In this case, the physician completely failed to examine the patient or verify the physician assistant’s findings. This process does not need to be a long one. The physician could have read the assistant’s findings and taken a few minutes to consult the patient herself. Even if the physician concurred with the assistant’s finding of conjunctivitis, which was likely an improper diagnosis that the physician could have corrected, the mere fact that the physician examined and reached this conclusion would have greatly strengthened her defense during the trial. Over-delegation of duties can lead to liability because there are standards in place that require that a physician perform certain actions himself or herself. Failing to do so falls below the standard of care and constitutes medical malpractice.

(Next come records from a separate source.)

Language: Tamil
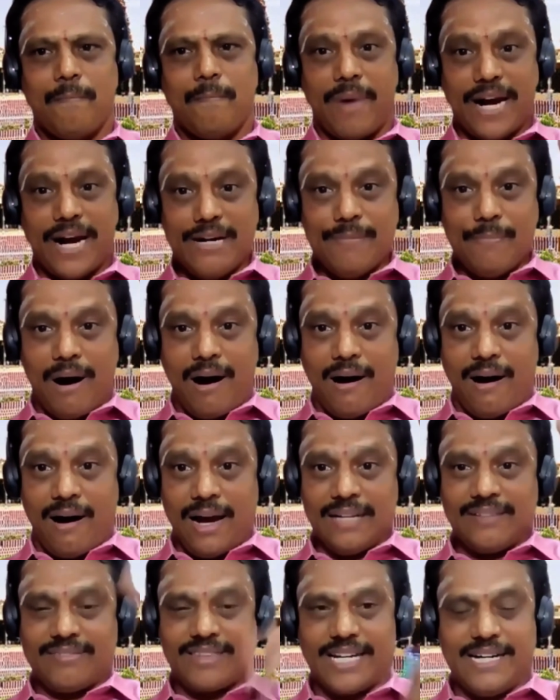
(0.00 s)

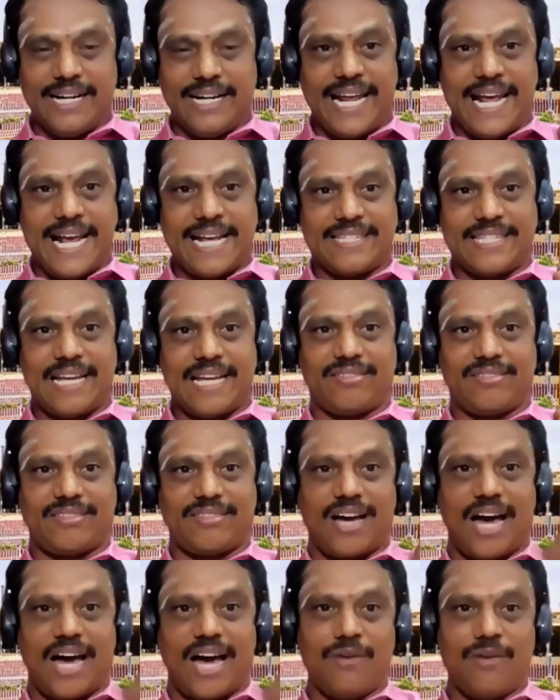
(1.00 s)
மண்பால் தன்
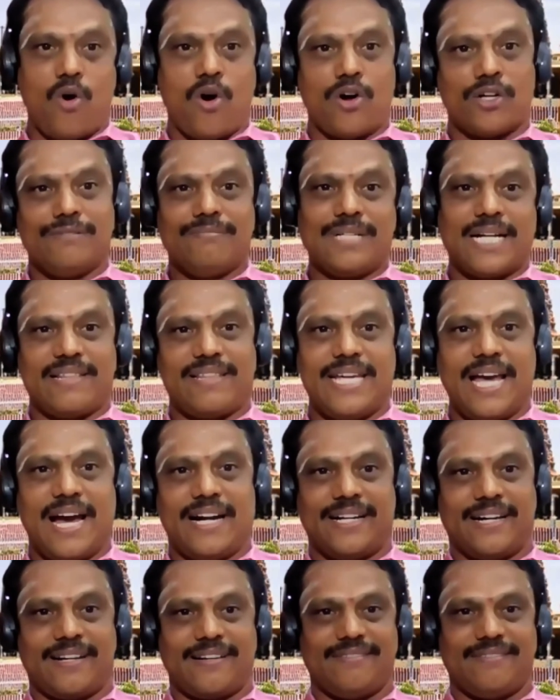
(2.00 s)
நேசத்தால் ஓடும்
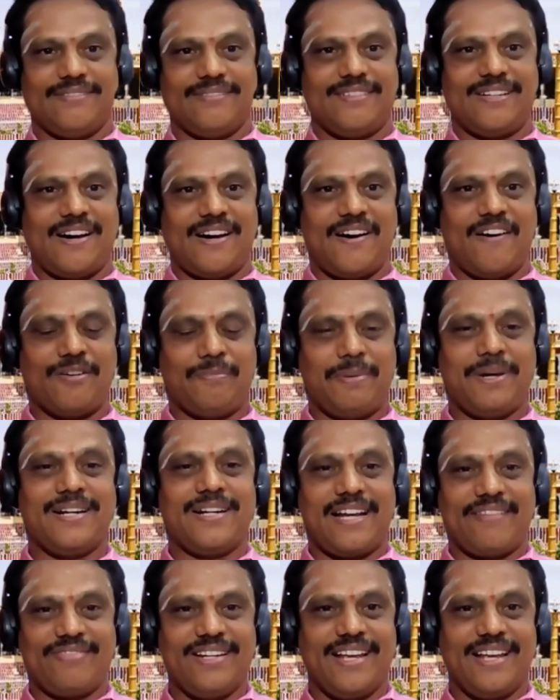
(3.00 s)
நதியானார் அவர்
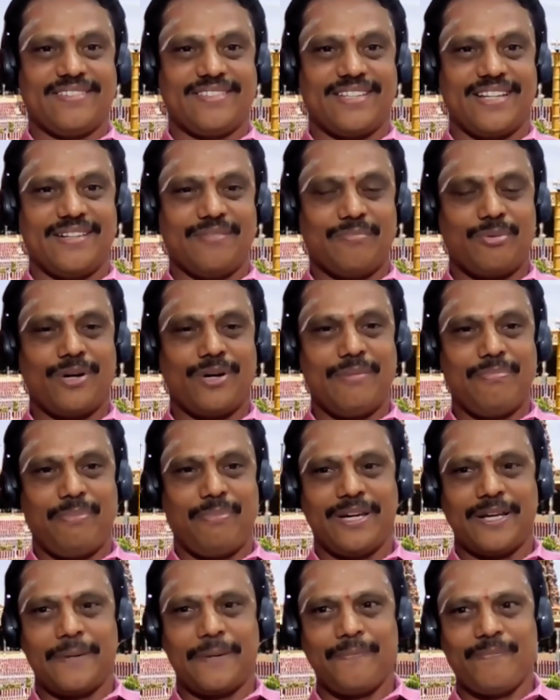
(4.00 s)
பேர் நதிநேசன்
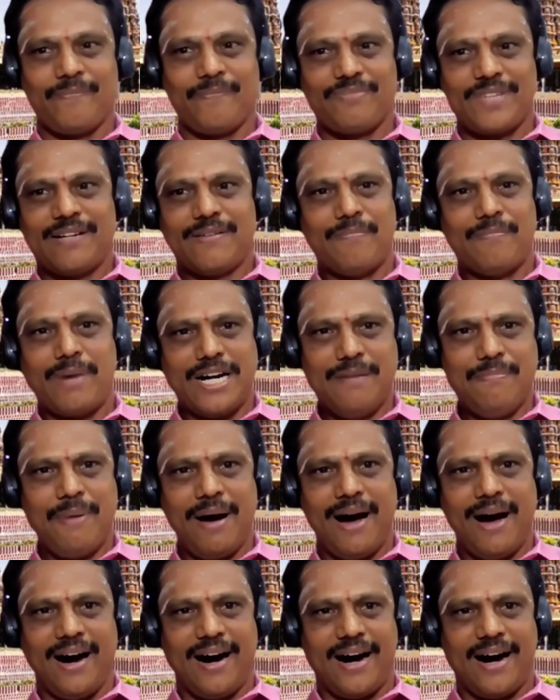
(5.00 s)
புனைப்பெயர்
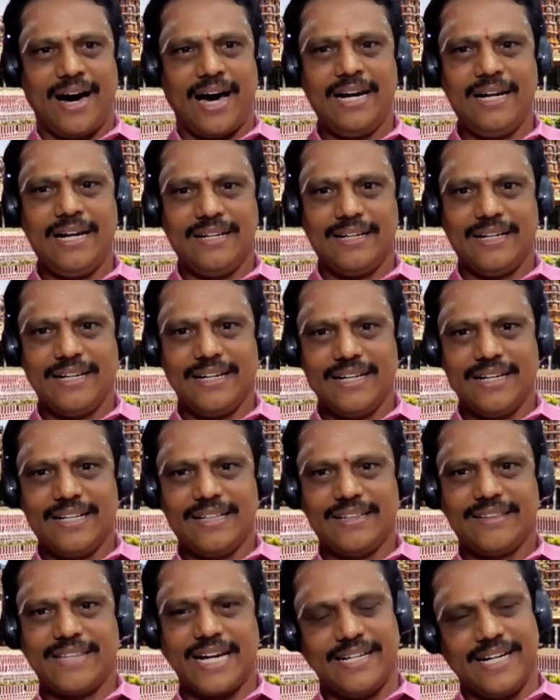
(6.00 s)
மண்பால்
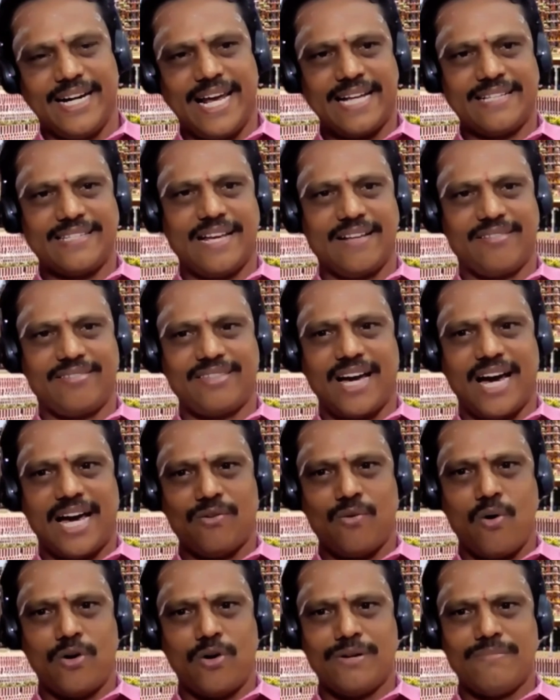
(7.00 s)
தன்
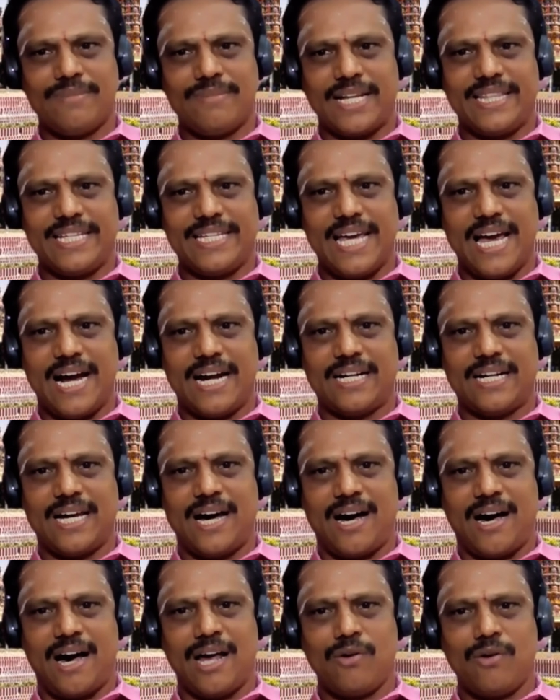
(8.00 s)
நேசத்தால் ஓடும்
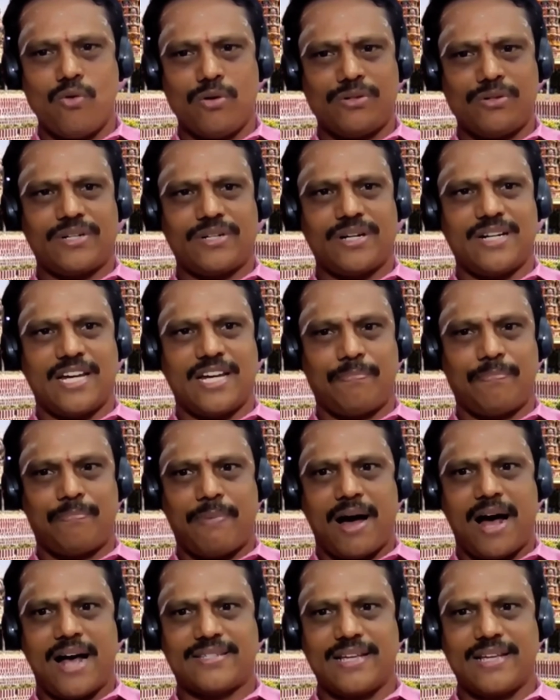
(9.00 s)
நதியானார் உற்றனர்
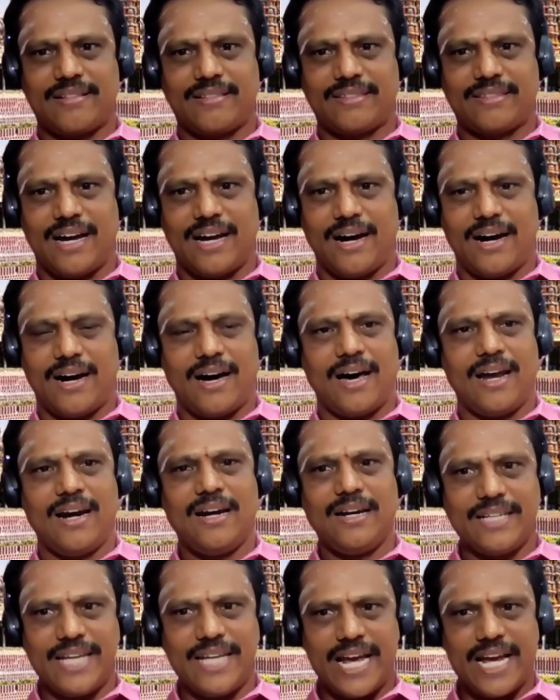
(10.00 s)
பாசத்தால்
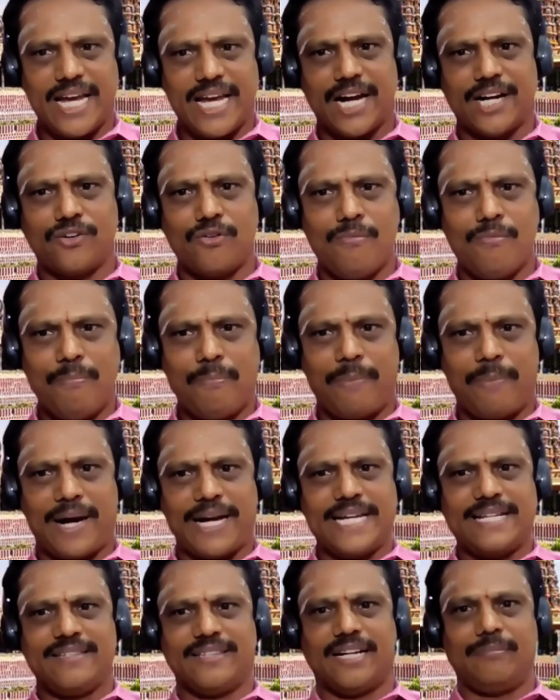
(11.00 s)
எங்கனும்
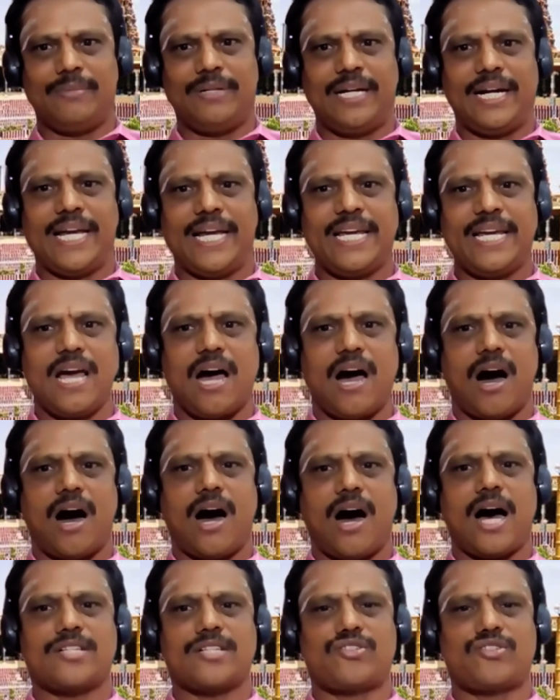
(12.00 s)
பைந்தமிழை
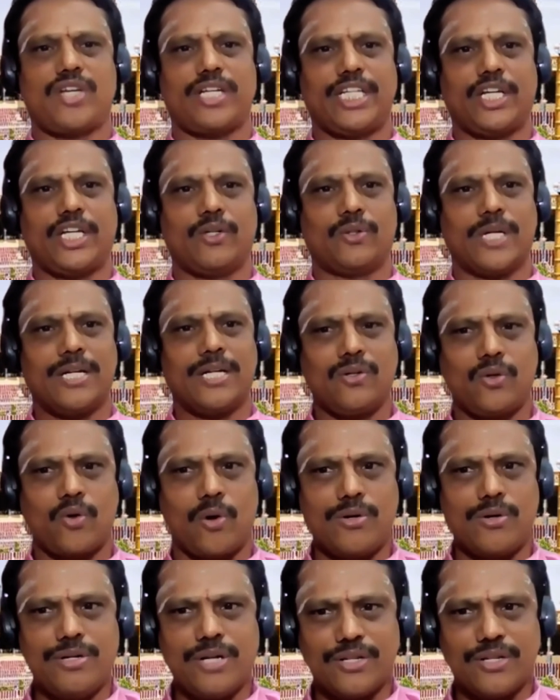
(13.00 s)
ஆசையுடன்
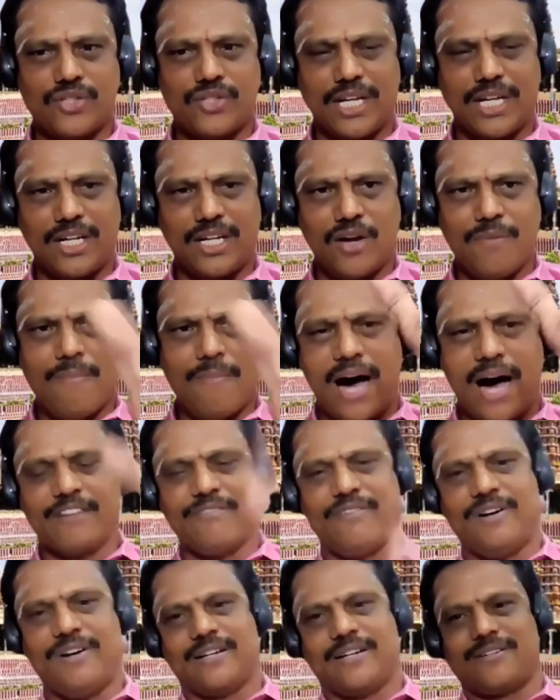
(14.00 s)
கொண்டு செல்லும்
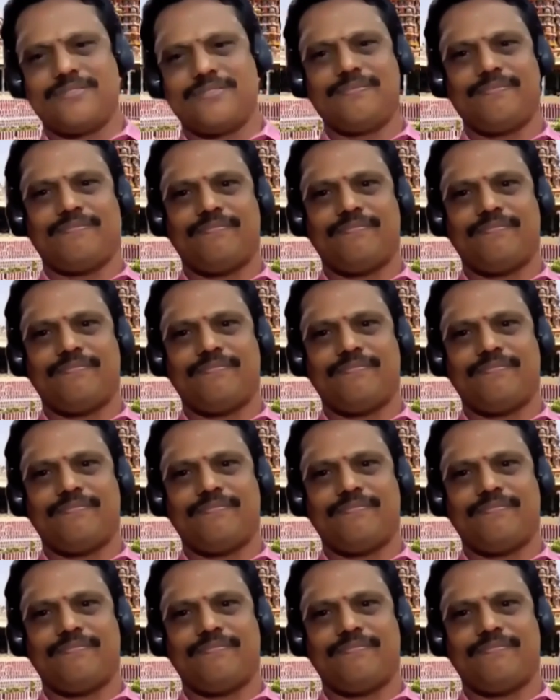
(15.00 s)
ஆர்வலர்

While a complaint of eye pain accompanied by drainage, swelling, and other signs of obvious infection without high fever can be diagnosed and treated by a physician assistant in most cases, the additional complaint of a headache changed the required care. More generally, providers must accept the fact that there can be more than one pathology coexisting within a patient at the same time. We often see diagnoses and subsequent treatments based on superficial symptoms while underlying symptoms go unheeded. It is the garden path of least resistance that practitioners get led down. To avoid this, it is the provider’s responsibility, regardless of level, to ask the right questions, and it is the patient’s (and guardian’s) responsibility to give the right answers.

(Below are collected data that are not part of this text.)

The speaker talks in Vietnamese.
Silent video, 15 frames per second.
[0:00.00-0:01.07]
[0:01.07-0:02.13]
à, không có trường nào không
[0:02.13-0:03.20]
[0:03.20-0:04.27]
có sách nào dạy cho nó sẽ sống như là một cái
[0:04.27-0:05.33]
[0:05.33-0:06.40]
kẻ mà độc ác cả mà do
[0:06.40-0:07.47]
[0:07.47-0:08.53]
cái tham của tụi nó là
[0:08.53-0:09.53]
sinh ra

Note that the defendants won a minor victory in this case by arguing that the patient himself was partially responsible for his own injuries. The jury found that the patient was 10% liable, and thus the overall damages were reduced by 10% on the theory of "comparative negligence." When a plaintiff is partially to blame, the damages are lessened by that same amount. This point can be a tricky one to argue, however, as a jury might perceive this to be a hospital or physician "blaming the victim." Stating that the (now) brain-damaged plaintiff is the cause of his own problems might not sit well with a jury, because the injured plaintiff is much more sympathetic than a hospital or physician. This case is an example of the tactic working well for the defense in that it reduced the overall damages award by 10%. This case justifies its limited use, according to the particular circumstances and rules of the jurisdiction. Different jurisdictions follow different rules regarding comparative negligence. Some jurisdictions follow an even harsher related regime of contributory negligence in which the defendant is barred from recovering if the defendant’s own negligence plays any role in causing defendant’s harm.